-- Opening Marker --
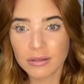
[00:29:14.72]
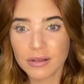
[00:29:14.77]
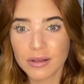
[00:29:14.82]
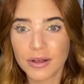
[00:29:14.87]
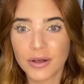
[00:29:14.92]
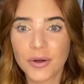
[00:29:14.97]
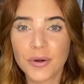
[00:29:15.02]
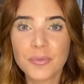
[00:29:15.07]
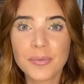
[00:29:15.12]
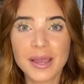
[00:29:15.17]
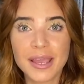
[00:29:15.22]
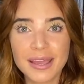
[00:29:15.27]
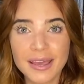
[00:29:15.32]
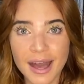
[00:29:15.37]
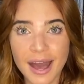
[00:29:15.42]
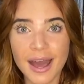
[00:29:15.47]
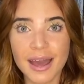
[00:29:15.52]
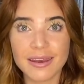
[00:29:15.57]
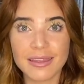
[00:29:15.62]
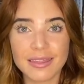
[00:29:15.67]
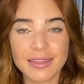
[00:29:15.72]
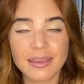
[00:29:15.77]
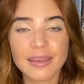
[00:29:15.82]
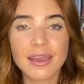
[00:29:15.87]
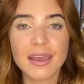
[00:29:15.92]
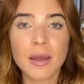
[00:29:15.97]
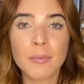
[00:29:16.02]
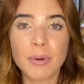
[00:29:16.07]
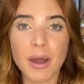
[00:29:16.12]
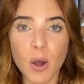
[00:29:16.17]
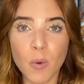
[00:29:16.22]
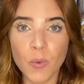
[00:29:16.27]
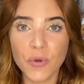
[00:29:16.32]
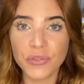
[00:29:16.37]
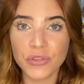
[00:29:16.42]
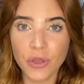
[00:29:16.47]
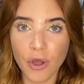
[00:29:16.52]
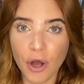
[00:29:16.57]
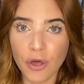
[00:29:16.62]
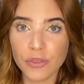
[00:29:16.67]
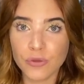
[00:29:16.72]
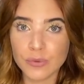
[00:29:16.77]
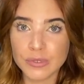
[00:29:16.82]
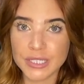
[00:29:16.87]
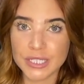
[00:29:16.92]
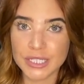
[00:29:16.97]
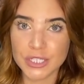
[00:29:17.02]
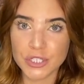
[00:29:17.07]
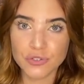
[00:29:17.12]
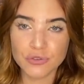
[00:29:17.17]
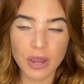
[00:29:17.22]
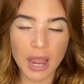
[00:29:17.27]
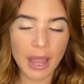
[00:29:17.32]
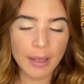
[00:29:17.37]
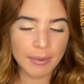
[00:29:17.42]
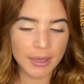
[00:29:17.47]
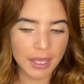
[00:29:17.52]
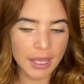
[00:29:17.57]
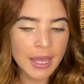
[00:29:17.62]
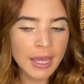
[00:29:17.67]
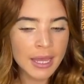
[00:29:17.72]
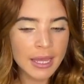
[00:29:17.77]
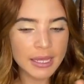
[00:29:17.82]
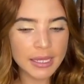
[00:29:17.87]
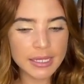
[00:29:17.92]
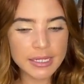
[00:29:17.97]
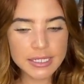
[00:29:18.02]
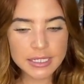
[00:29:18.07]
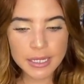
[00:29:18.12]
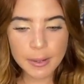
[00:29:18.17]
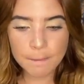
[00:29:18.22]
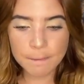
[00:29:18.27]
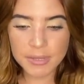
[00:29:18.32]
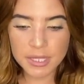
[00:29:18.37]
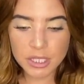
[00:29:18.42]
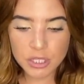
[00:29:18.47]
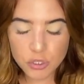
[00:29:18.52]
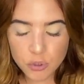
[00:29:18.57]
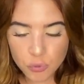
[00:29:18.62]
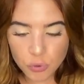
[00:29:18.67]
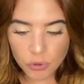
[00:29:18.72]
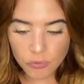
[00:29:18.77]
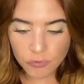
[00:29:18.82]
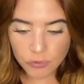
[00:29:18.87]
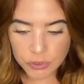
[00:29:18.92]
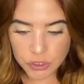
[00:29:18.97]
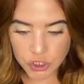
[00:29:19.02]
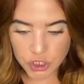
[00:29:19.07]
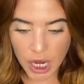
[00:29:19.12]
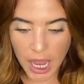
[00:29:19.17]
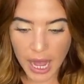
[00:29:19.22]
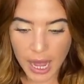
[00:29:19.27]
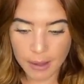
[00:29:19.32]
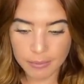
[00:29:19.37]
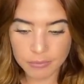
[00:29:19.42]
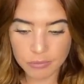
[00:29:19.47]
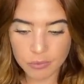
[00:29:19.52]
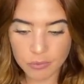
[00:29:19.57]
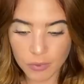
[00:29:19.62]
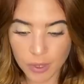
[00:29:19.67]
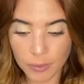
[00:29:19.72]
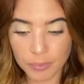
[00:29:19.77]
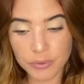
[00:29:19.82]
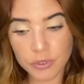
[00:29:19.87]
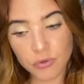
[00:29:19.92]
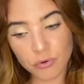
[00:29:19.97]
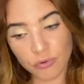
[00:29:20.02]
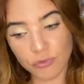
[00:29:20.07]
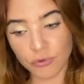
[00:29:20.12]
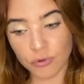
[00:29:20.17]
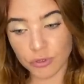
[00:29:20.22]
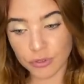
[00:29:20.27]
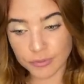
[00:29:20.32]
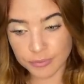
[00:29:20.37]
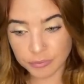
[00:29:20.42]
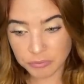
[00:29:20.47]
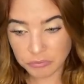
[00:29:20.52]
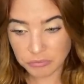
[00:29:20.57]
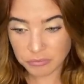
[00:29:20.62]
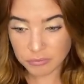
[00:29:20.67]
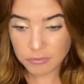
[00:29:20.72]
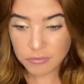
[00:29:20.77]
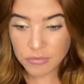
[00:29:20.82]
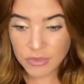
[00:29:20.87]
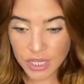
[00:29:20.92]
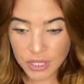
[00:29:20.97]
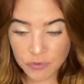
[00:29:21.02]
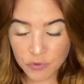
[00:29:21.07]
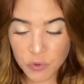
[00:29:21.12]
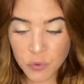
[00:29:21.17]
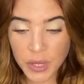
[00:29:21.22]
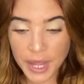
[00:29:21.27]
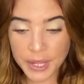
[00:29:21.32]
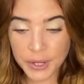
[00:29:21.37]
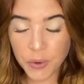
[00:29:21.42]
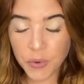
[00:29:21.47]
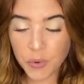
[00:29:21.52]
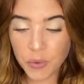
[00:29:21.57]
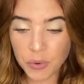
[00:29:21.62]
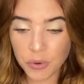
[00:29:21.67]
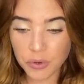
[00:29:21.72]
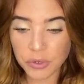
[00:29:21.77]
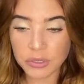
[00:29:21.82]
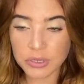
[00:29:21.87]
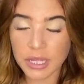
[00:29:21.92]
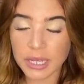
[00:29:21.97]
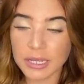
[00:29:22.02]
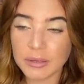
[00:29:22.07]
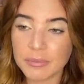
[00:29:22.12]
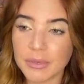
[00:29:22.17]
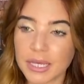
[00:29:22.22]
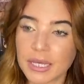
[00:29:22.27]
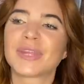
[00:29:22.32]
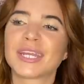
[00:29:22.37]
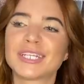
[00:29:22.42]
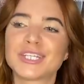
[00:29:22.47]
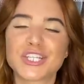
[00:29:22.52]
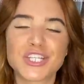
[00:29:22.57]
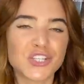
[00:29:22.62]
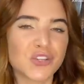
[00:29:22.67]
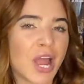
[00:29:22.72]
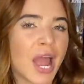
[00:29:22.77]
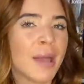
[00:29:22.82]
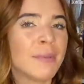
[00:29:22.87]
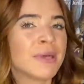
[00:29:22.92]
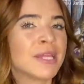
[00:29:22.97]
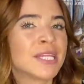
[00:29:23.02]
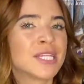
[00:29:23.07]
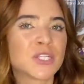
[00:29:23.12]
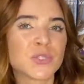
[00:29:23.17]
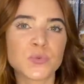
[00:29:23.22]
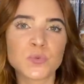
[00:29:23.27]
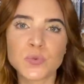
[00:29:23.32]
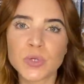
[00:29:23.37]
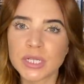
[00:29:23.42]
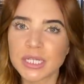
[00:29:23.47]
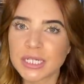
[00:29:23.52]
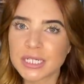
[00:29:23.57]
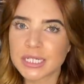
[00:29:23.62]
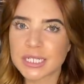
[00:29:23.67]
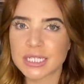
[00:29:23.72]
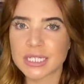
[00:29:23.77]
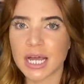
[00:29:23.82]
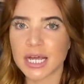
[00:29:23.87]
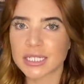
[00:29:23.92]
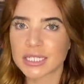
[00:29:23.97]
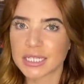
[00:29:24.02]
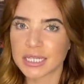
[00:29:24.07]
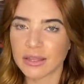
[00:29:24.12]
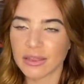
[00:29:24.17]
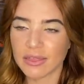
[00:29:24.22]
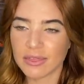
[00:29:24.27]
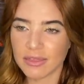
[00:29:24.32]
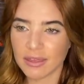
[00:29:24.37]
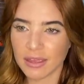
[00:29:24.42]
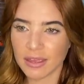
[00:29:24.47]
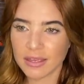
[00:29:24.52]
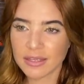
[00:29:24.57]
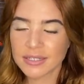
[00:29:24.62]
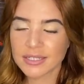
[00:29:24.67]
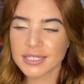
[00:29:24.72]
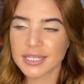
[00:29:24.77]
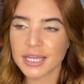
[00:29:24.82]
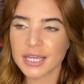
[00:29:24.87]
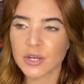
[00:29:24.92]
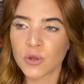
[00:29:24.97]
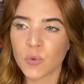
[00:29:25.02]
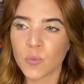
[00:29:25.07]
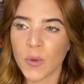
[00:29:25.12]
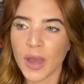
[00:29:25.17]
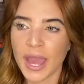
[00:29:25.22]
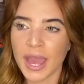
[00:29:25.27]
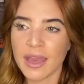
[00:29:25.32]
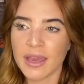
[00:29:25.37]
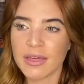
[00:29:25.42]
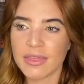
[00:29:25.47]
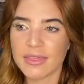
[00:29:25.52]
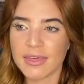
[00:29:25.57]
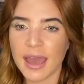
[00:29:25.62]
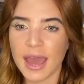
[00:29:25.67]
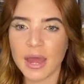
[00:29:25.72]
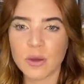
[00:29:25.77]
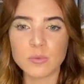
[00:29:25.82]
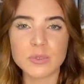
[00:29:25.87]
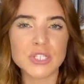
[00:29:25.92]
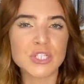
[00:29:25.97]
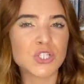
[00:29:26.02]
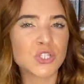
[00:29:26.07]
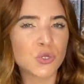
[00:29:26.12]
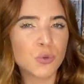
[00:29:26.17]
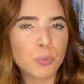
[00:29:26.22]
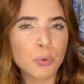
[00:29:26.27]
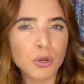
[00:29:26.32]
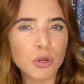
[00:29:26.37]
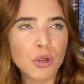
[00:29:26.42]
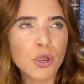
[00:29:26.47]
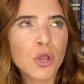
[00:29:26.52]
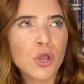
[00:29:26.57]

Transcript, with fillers: oh my God, thinking about what the author was describing. He did a beautiful job, well, beautiful, if you like horror like me, describing these really disgusting things in a way that was super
-- Closing Marker --
• **Problem requirements**:
Your copy should run from the line that has "[00:29:20.27]" through the last line above, exactly, with both ends in and pictures out.

• **Reply**:
[00:29:20.27]
[00:29:20.32]
[00:29:20.37]
[00:29:20.42]
[00:29:20.47]
[00:29:20.52]
[00:29:20.57]
[00:29:20.62]
[00:29:20.67]
[00:29:20.72]
[00:29:20.77]
[00:29:20.82]
[00:29:20.87]
[00:29:20.92]
[00:29:20.97]
[00:29:21.02]
[00:29:21.07]
[00:29:21.12]
[00:29:21.17]
[00:29:21.22]
[00:29:21.27]
[00:29:21.32]
[00:29:21.37]
[00:29:21.42]
[00:29:21.47]
[00:29:21.52]
[00:29:21.57]
[00:29:21.62]
[00:29:21.67]
[00:29:21.72]
[00:29:21.77]
[00:29:21.82]
[00:29:21.87]
[00:29:21.92]
[00:29:21.97]
[00:29:22.02]
[00:29:22.07]
[00:29:22.12]
[00:29:22.17]
[00:29:22.22]
[00:29:22.27]
[00:29:22.32]
[00:29:22.37]
[00:29:22.42]
[00:29:22.47]
[00:29:22.52]
[00:29:22.57]
[00:29:22.62]
[00:29:22.67]
[00:29:22.72]
[00:29:22.77]
[00:29:22.82]
[00:29:22.87]
[00:29:22.92]
[00:29:22.97]
[00:29:23.02]
[00:29:23.07]
[00:29:23.12]
[00:29:23.17]
[00:29:23.22]
[00:29:23.27]
[00:29:23.32]
[00:29:23.37]
[00:29:23.42]
[00:29:23.47]
[00:29:23.52]
[00:29:23.57]
[00:29:23.62]
[00:29:23.67]
[00:29:23.72]
[00:29:23.77]
[00:29:23.82]
[00:29:23.87]
[00:29:23.92]
[00:29:23.97]
[00:29:24.02]
[00:29:24.07]
[00:29:24.12]
[00:29:24.17]
[00:29:24.22]
[00:29:24.27]
[00:29:24.32]
[00:29:24.37]
[00:29:24.42]
[00:29:24.47]
[00:29:24.52]
[00:29:24.57]
[00:29:24.62]
[00:29:24.67]
[00:29:24.72]
[00:29:24.77]
[00:29:24.82]
[00:29:24.87]
[00:29:24.92]
[00:29:24.97]
[00:29:25.02]
[00:29:25.07]
[00:29:25.12]
[00:29:25.17]
[00:29:25.22]
[00:29:25.27]
[00:29:25.32]
[00:29:25.37]
[00:29:25.42]
[00:29:25.47]
[00:29:25.52]
[00:29:25.57]
[00:29:25.62]
[00:29:25.67]
[00:29:25.72]
[00:29:25.77]
[00:29:25.82]
[00:29:25.87]
[00:29:25.92]
[00:29:25.97]
[00:29:26.02]
[00:29:26.07]
[00:29:26.12]
[00:29:26.17]
[00:29:26.22]
[00:29:26.27]
[00:29:26.32]
[00:29:26.37]
[00:29:26.42]
[00:29:26.47]
[00:29:26.52]
[00:29:26.57]

Transcript, with fillers: oh my God, thinking about what the author was describing. He did a beautiful job, well, beautiful, if you like horror like me, describing these really disgusting things in a way that was super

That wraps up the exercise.